Application of longer period of melatonin treatment, studying its effect on other organs and a modified dosage might result in greater benefits, may provide a new potential capability of melatonin.
It is concluded that the study confirmed that a dose of 40 mg kg1 of GM resulted in hepatotoxicity as evidenced by significant increase in AST, ALT levels and the role of melatonin in ameliorating oxidative damage in liver tissue, by preventing the toxic effects of GM. Melatonin reduced MDA levels, hydroxyproline content and Protein carbonyl groups in liver and it increased GSH content and GST activity in liver.
Reports from animal studies have proved that melatonin is an ameliorating agent that works against nephrotoxicity and hepatotoxicity induced by GM, therefore, this study recommends application of melatonin treatment on humans, either by raising dietary intake of melatonin, or supplementation with supraphysiological dosages, to assessing clinical benefits and implications in humans, before general recommendation.

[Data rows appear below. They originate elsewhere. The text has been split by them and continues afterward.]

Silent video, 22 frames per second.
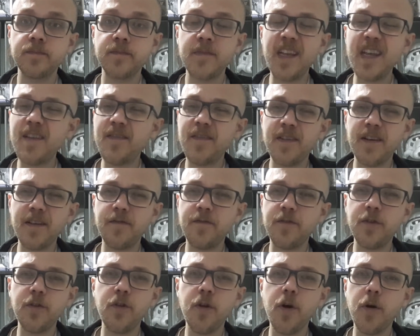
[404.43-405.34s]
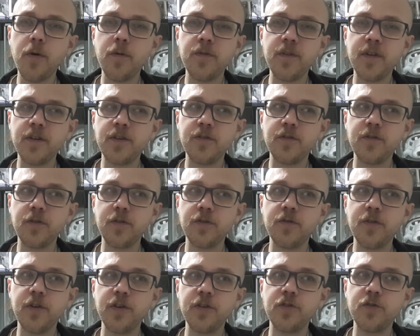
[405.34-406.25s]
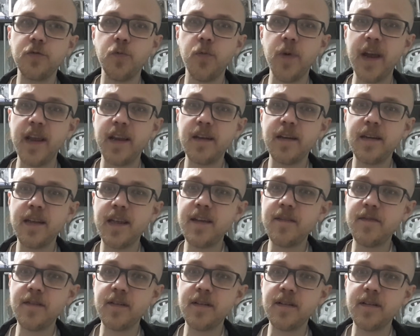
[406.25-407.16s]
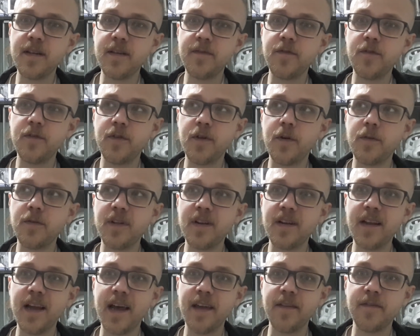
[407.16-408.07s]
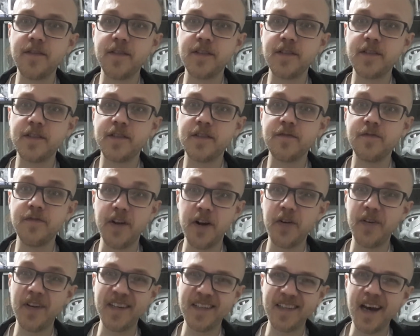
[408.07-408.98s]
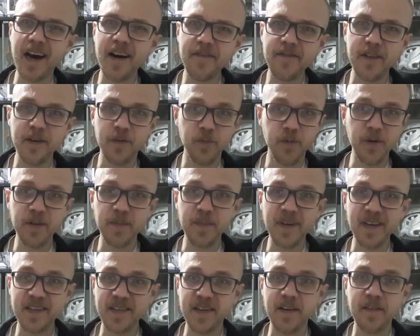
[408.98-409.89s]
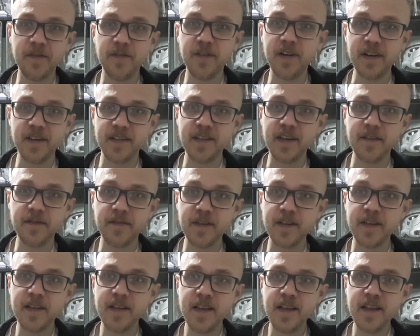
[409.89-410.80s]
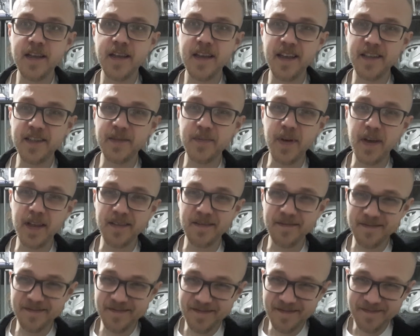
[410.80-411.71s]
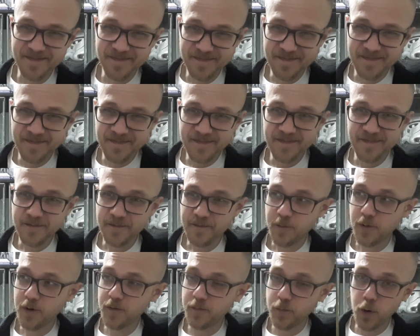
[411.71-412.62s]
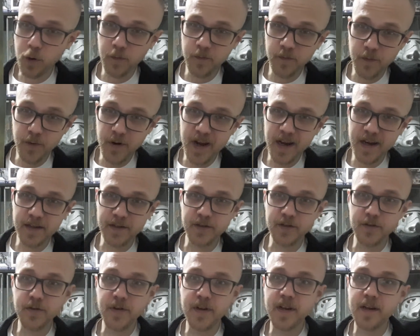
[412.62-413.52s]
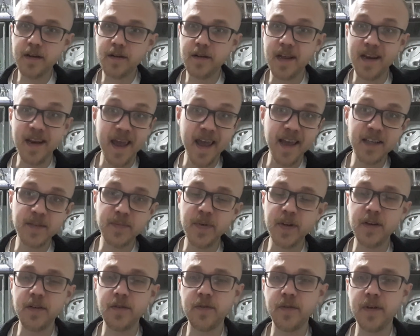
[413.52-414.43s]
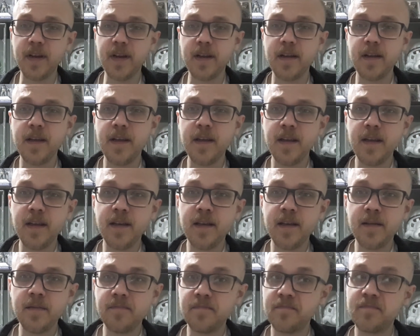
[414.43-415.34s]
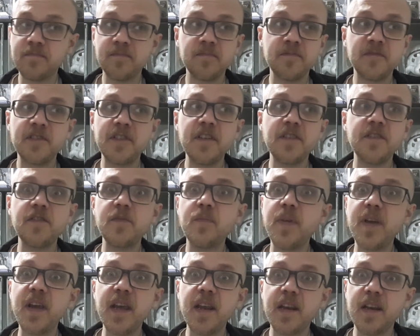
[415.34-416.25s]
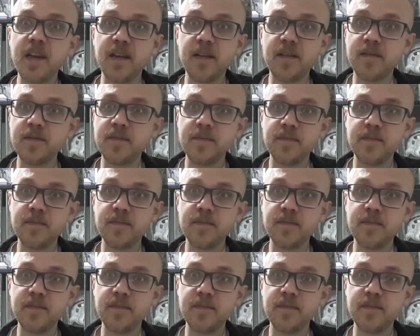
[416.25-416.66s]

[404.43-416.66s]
Even if you know that you're not going to win, even if you know that life is very tough and will be tougher and tougher, it's about what Wolverine is doing and has been doing since the beginning,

This study proves the potential effect of melatonin in prevention from hepatotoxicity induced by gentamicin. Patient could be advised to take melatonin while using gentamicin as a medication. This study will help the researchers to use natural antioxidant such as melatonin to strengthen the antioxidant defenses against reactive oxygen species, either separately or in combination with other natural products.
Author acknowledge Princess Nourah Bint Abdulrahman University, Kingdom of Saudi Arabia for providing facilities.